When it comes to 3D model estimation from 2D sources we run into a corner due to a conflict between memory capacity and accuracy. We need a sustainable amount of data flow to maintain a high context for our machines while high-resolution is necessary for accurate renders with neural-networking. Thus far, applications in this field favored low-resolution inputs to cover more ground overall. This study takes us a leap forwards to a cozy middle-ground.
Facebook Research tackles this issue by adopting a multi-layered analyzing system. A crude analysis takes on the whole image, focusing on all-around reasoning of what's where. A second level takes output data from here to use as a roadmap and puts together a more detailed geometry with the help of higher-resolution images.

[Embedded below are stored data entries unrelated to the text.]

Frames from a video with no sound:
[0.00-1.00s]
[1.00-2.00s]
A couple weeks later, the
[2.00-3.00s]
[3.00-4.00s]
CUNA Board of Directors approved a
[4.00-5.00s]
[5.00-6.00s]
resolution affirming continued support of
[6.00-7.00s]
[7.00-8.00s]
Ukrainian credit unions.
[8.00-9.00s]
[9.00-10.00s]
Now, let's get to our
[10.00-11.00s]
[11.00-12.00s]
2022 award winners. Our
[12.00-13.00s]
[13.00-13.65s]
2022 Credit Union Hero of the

This research is not the only endeavor in this field. Human digitalization can open the door for many possibilities for a variety of areas such as medical imaging to virtual reality to simply a custom 3D emoji rendering. To this day, this technology was limited for the general public due to limitations like the need for multiple cameras and strict lighting requirements. The team in Facebook research aims to achieve a highly flexible rendering system that can maintain a high-fidelity when it comes to details like folds in clothing, fingers, and nuances in facial features.
The previously existing technology
A notable example, SCAPE, published in 2005, Stanford employed pre-modeled meshes over image inputs to produce 3D renders. While these appear detailed on their own, they did not faithfully represent what they were modeling. In this project, however, no 3D geometry is imposed upon the images, instead, geometrical context is applied upon higher levels without making premature assumptions. Meaning, from coarse-input to detailed analysis, missing details are incrementally implemented and the final determination of the model's geometric properties is only made at the final level.

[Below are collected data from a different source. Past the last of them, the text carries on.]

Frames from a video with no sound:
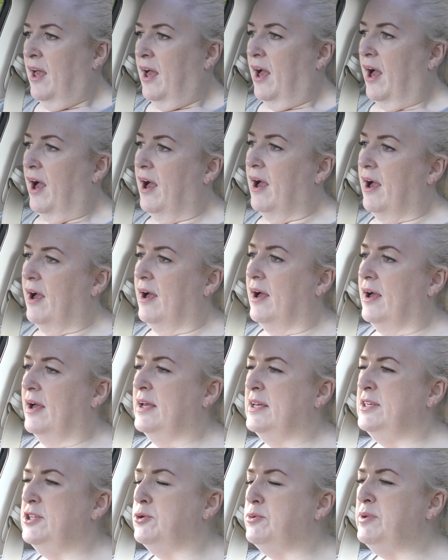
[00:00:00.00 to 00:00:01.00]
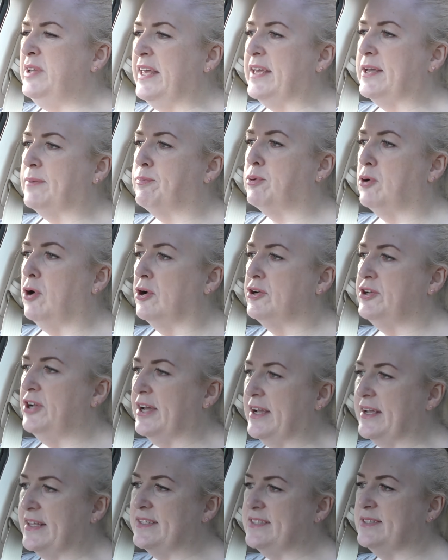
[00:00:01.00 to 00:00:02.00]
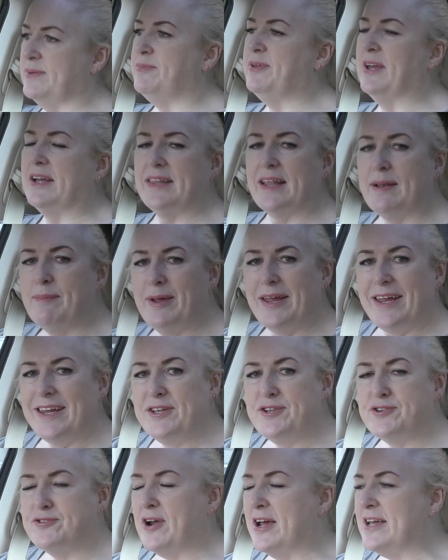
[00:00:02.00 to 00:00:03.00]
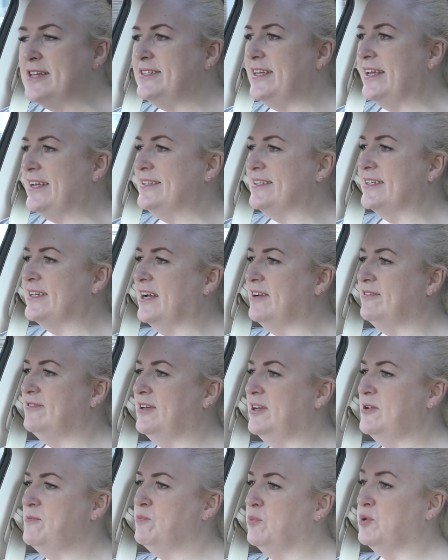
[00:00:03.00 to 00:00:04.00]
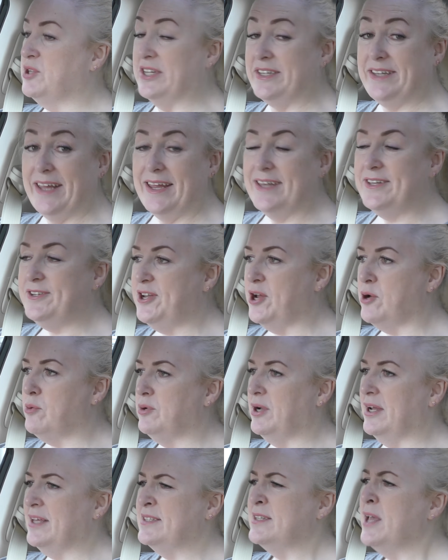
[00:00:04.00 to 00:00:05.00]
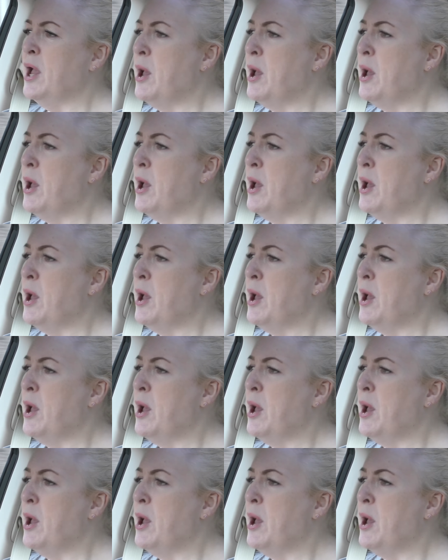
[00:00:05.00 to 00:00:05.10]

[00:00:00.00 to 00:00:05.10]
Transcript: uh, unique product, something a little bit interesting to cover, which I did, donuts,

But how about the backside? It remains unobserved in a single-image reconstruction. Missing information would surely mean blurry butt and back estimations, right? Well, the team overcame this issue by determining backside normals, as they put it: "We overcome this problem by leveraging image-to-image translation networks to produce backside normals. Conditioning our multi-level pixel-aligned shape inference with the inferred back-side surface normal removes ambiguity and significantly improves the perceptual quality of our reconstructions with a more consistent level of detail."
If you are interested, they left out a self-testing kit at Google Colab, though to be fair, it requires a certain amount of tech-savviness and a basic understanding of programming environments to run.